Novel Long-Term Co-Culture Approach Identifies Prognostically Important Heterogeneity Of Stem/Progenitor Cell Involvement In Human Acute Myeloid Leukemia

The cellular origin of human acute myeloid leukemia (AML) remains controversial. Limited G6PD-based X chromosome inactivation (XCI) studies suggested heterogeneity of leukemic stem cells (LSCs), with evidence of some AMLs resulting from multipotent CD34⁺/CD33^- stem cells and others emerging from, or predominantly involving, lineage-committed CD34⁺/CD33⁺ myeloid precursors. So far, the difficulty of growing stem/progenitor cells from primary AML specimens has provided a major challenge for precise study of human LSCs and clinical implications of their heterogeneity. To overcome this, we developed a novel co-culture method to support long-term in vitro growth of primary AML specimens together with a highly sensitive XCI assay for isolated immature progenitor cells.

Diagnostic bone marrow specimens from 50 adult females with newly diagnosed AML were obtained from the SWOG Sample Repository. All patients received standard induction therapies without the CD33-targeting immunoconjugate, gemtuzumab ozogamicin. Human umbilical vein endothelial cells, transduced with a lentiviral construct encoding the open reading frame 1 of the early region 4 of adenovirus to provide growth factor/serum-independence, were co-cultured with aliquots of flow cytometrically-isolated CD34⁺/CD33^- and CD34⁺/CD33⁺ cells in medium containing the aryl hydrocarbon receptor antagonist, StemReginin-1. Cultures were replenished with fresh medium weekly and kept in hypoxia for up to 8 weeks, and defined fractions plated after 4, 6, and 8 weeks for colony-forming cell assays. Resulting colony forming units-granulocyte and/or macrophage (CFU-GMs) were harvested and individually assessed for XCI via methylation-sensitive PCR-based analysis of a polymorphic short tandem repeat (STR) in the X-linked human androgen-receptor gene (HUMARA). Specimen growth was considered if it yielded ≥5 CFU-GMs after ≥4 weeks of co-culture. Specimens with >75% disease-specific CFU-GMs were considered clonal.

Among the 50 specimens, 45 (90%) were informative with regard to HUMARA STR, allowing clonal assessment of isolated cell progeny. Sixteen (35.6%) yielded CFU-GMs derived from CD34⁺/CD33^- cells after long-term (≥4 weeks) co-culture sufficient for clonal analyses, whereas the remaining samples yielded either no growth (n=22) or insufficient CFU-GM growth (n=8) from this starting cell population. Five of the 16 specimens with sufficient CFU-GM growth derived from CD34⁺/CD33^- cells (31.3%) yielded colonies consistent with a polyclonal growth pattern, and 3 samples without sufficient CFU-GM growth derived from CD34⁺/CD33^- cells yielded colonies from unsorted cells that were consistent with a polyclonal growth pattern; these 8 leukemias were cytogenetically classified as favorable (n=3) or intermediate-risk (n=5, including 2 with normal karyotype and NPM1 but not FLT3/ITD mutation). In contrast, 11 specimens yielded CFU-GMs growth derived from CD34⁺/CD33^- with a pattern consistent with clonal growth.

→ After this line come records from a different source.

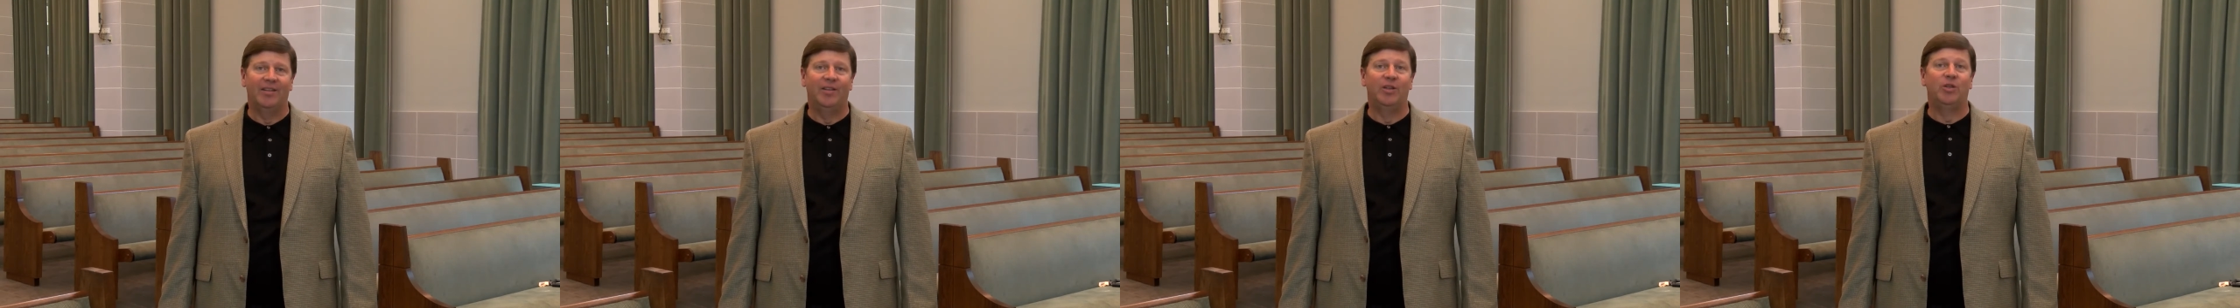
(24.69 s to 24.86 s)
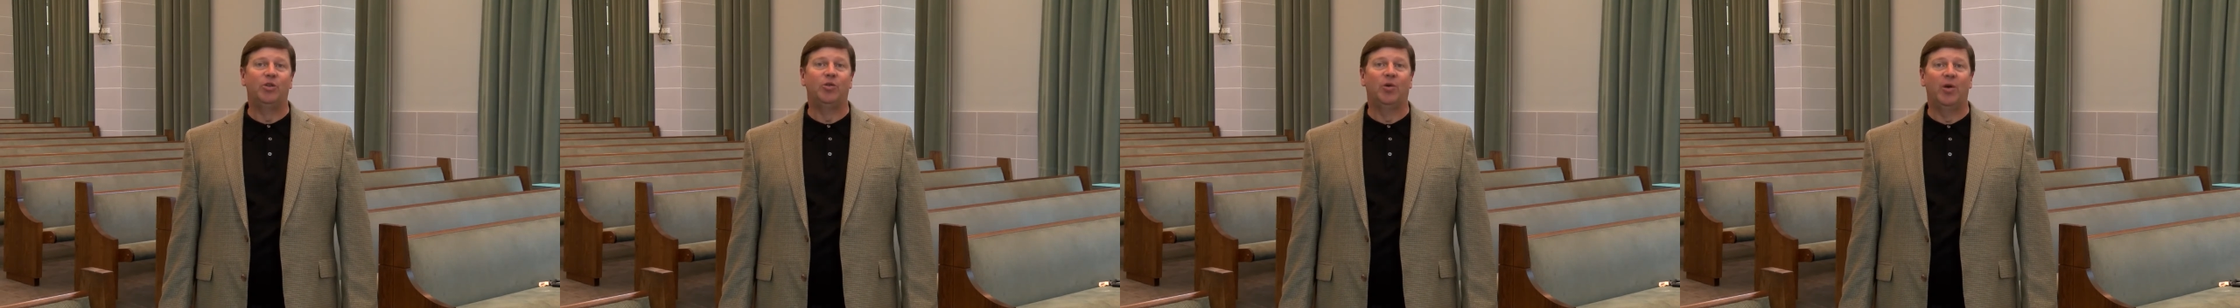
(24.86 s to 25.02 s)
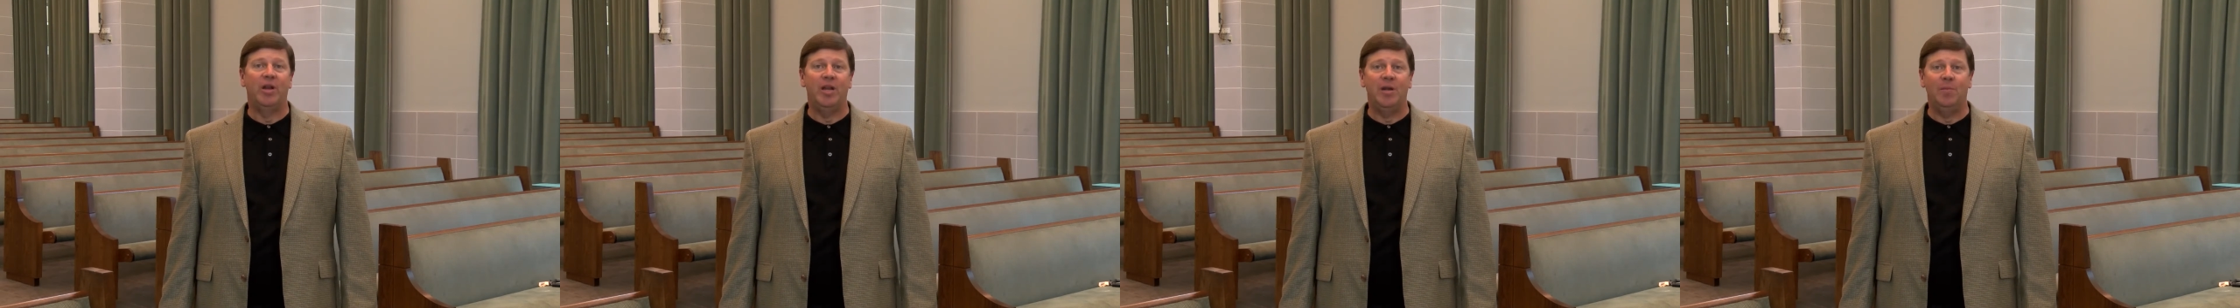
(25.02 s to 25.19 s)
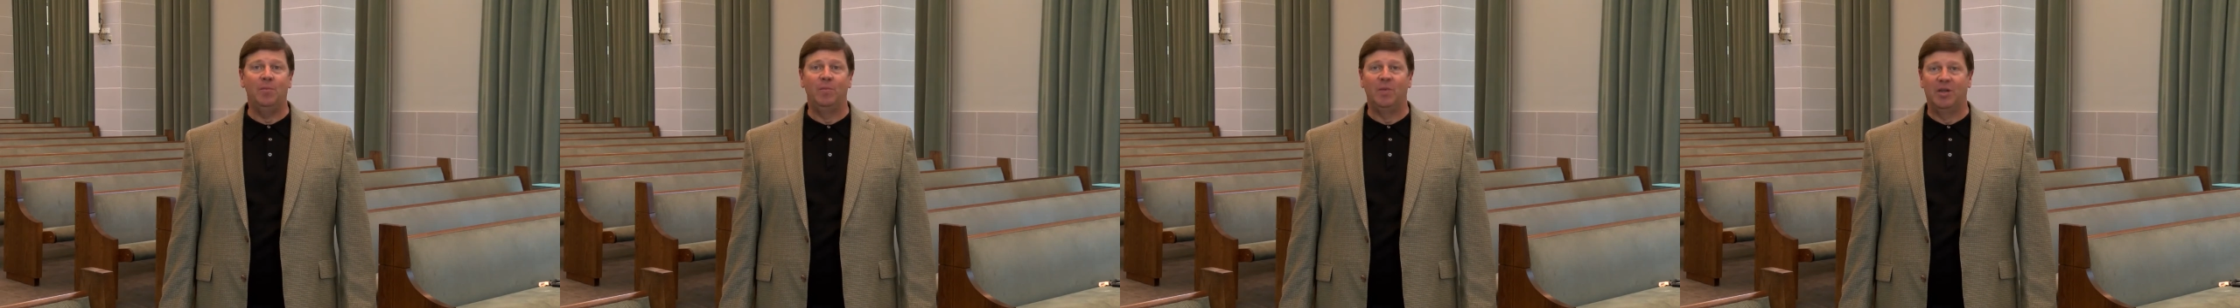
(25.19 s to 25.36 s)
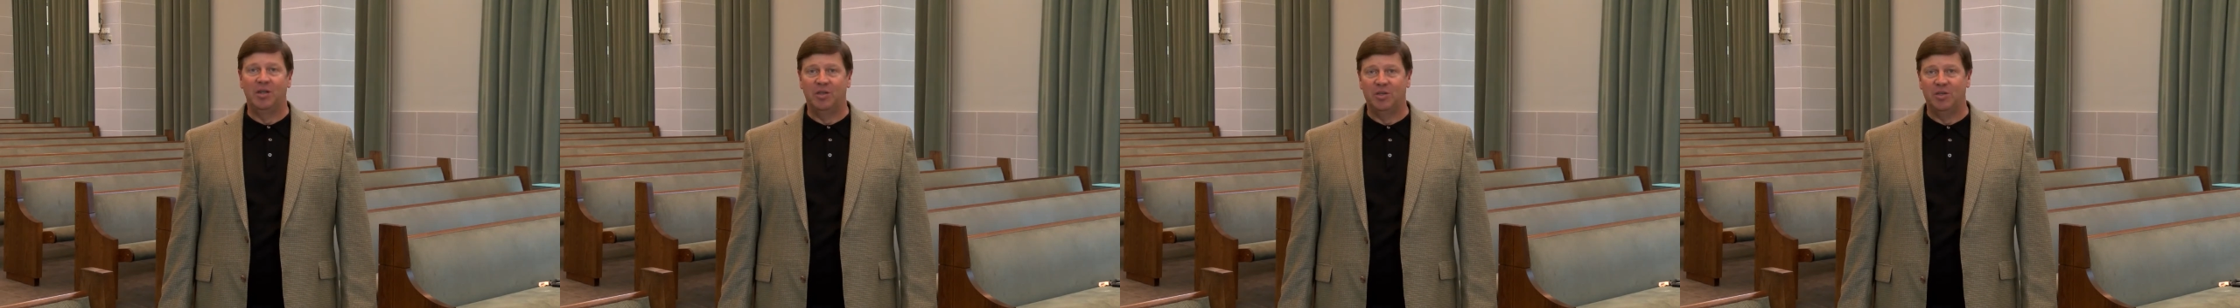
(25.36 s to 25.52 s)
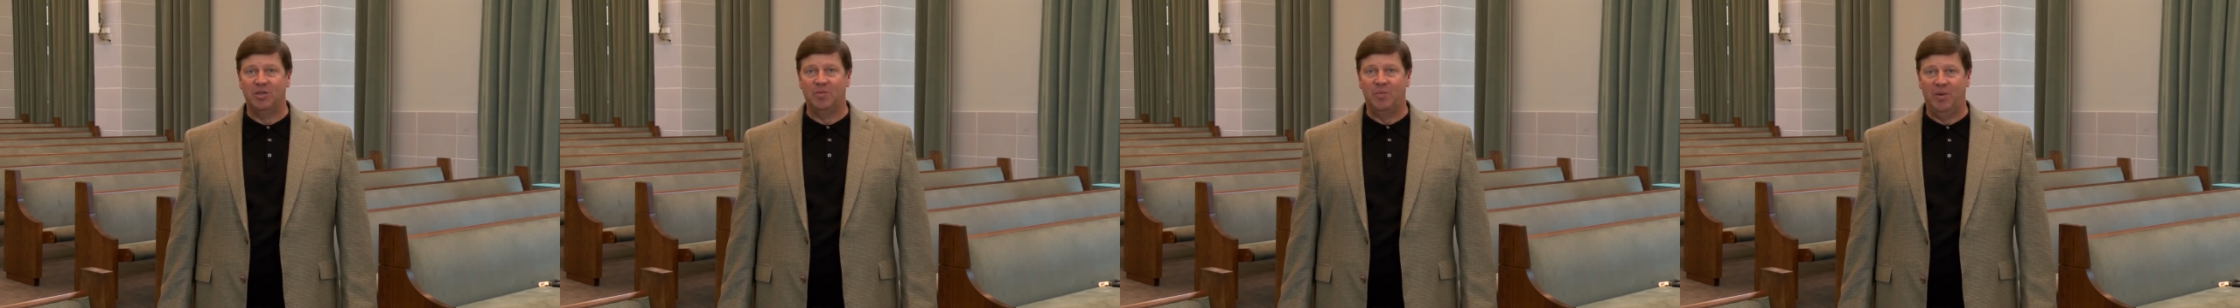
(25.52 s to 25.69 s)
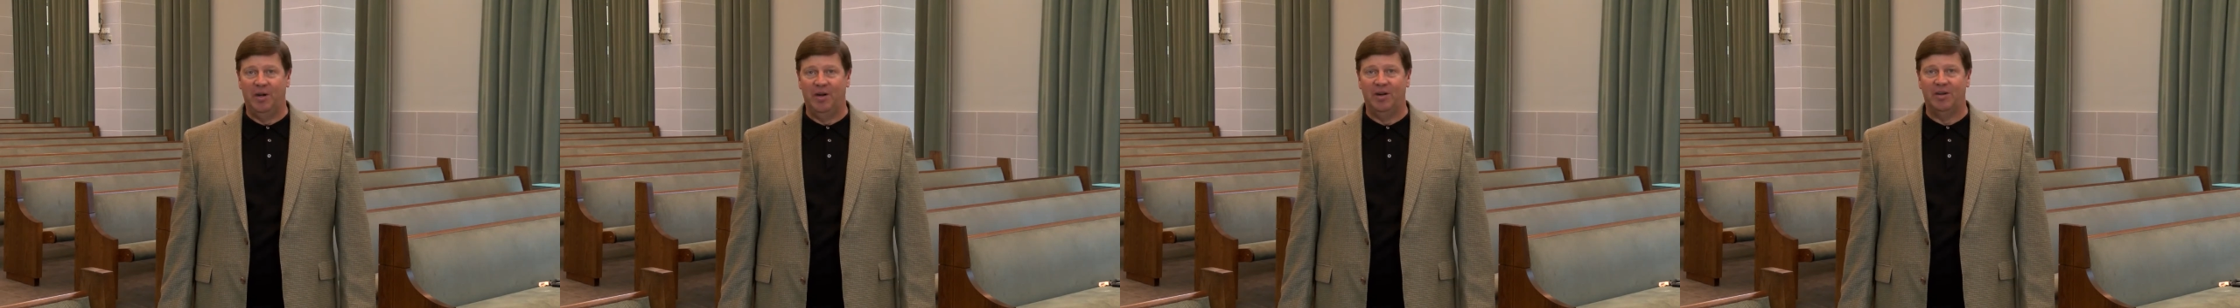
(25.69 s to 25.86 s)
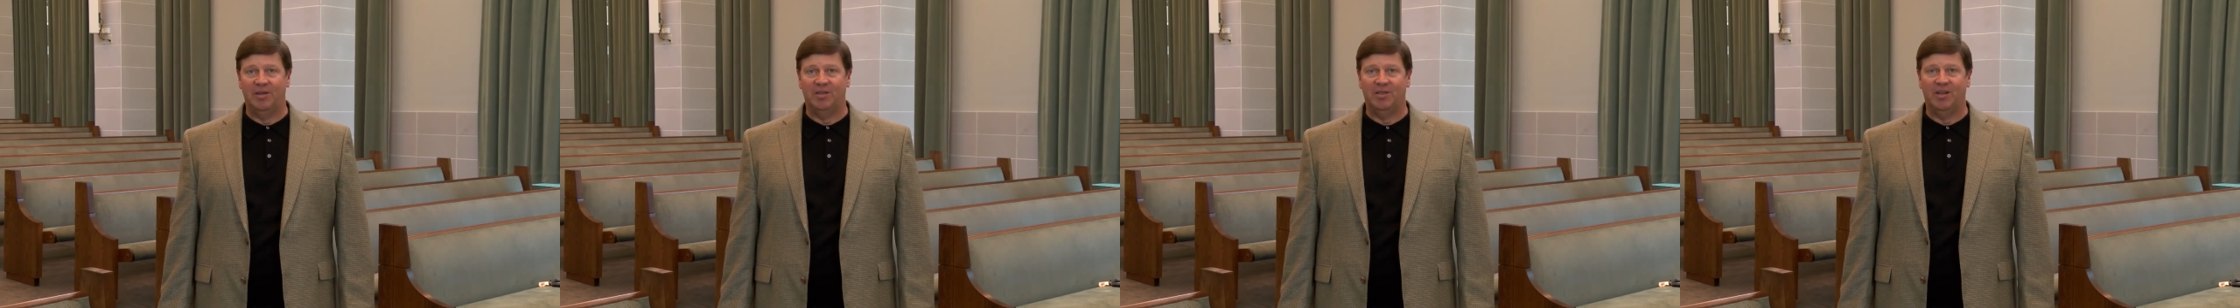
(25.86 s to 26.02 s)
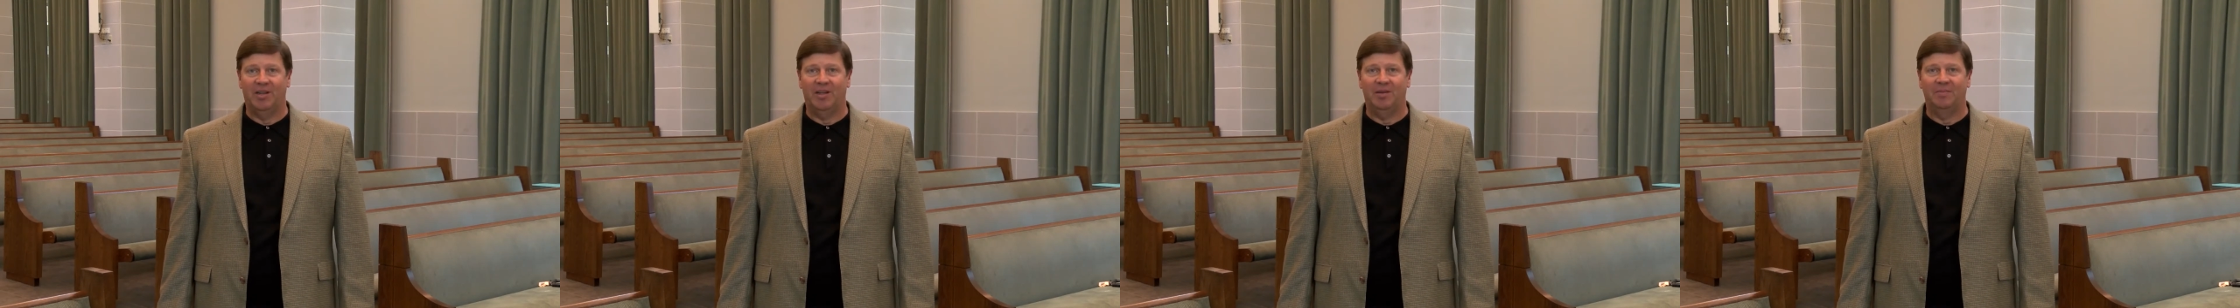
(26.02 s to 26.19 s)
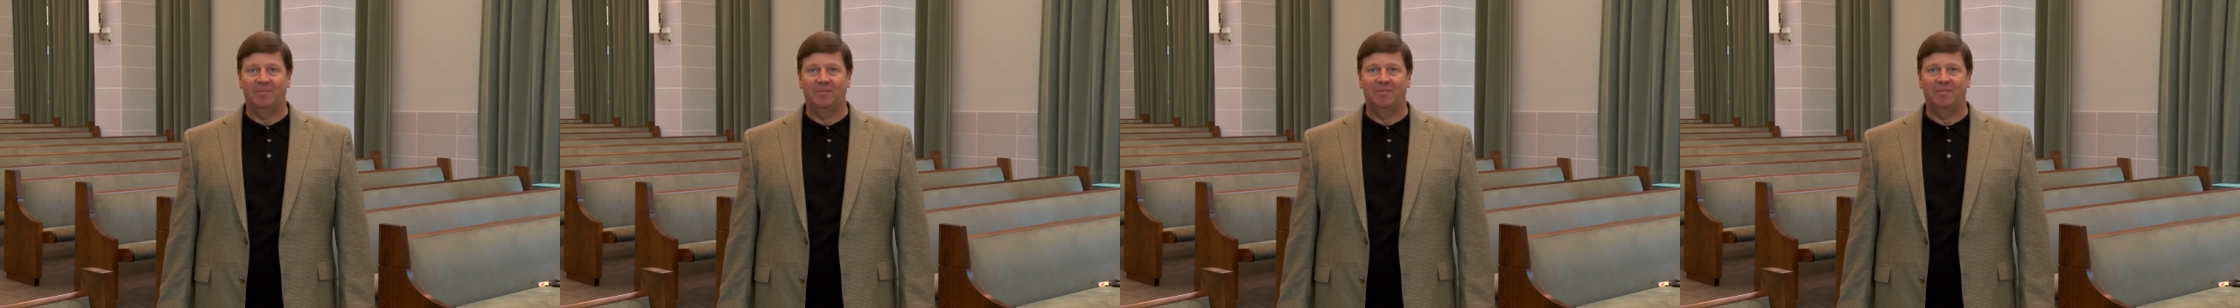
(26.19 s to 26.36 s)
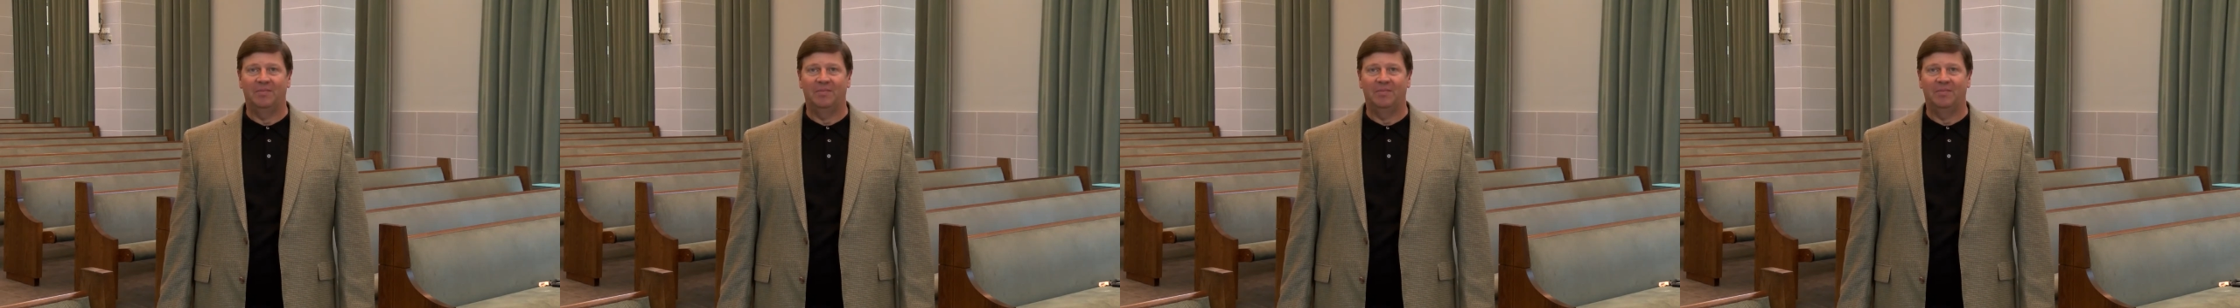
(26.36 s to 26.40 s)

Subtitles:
The Dream Conspiracy.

The complete remission rate was slightly but statistically non-significantly higher among patients whose specimens yielded polyclonal CFU-GMs derived from CD34⁺/CD33^- cells relative to those with clonal progenitor growth (87.5% vs. 63.6%, P=0.34). More importantly, however, the overall and relapse-free survival of patients whose specimens yielded polyclonal CFU-GMs derived from CD34⁺/CD33^- or unsorted cells was significantly longer than that for patients whose specimens yielded a clonal progenitor growth pattern after long-term culture of CD34⁺/CD33^- cells (P=0.0006 and P=0.0054, respectively; Figure 1); restriction of this analysis to the 16 specimens with sufficient CFU-GM growth from CD34⁺/CD33^- cells did not change this outcome difference (e.g. hazard ratio for overall survival for restricted dataset: 0.13 [95% confidence interval: 0.06-0.72] vs 0.08 [0.04-0.44]).

Our novel co-culture method allows for the study of progenitor/stem cell involvement in a significant portion of human AMLs. Our data suggest that a subset of adult AMLs emerges from, or predominantly involves, only lineage-committed CD34⁺/CD33⁺ myeloid precursors but not the less mature CD34⁺/CD33^- precursors. This subset, which is comprised of AMLs with diverse cytogenetic/molecular abnormalities, is characterized by an excellent outcome with intensive chemotherapy.

No relevant conflicts of interest to declare.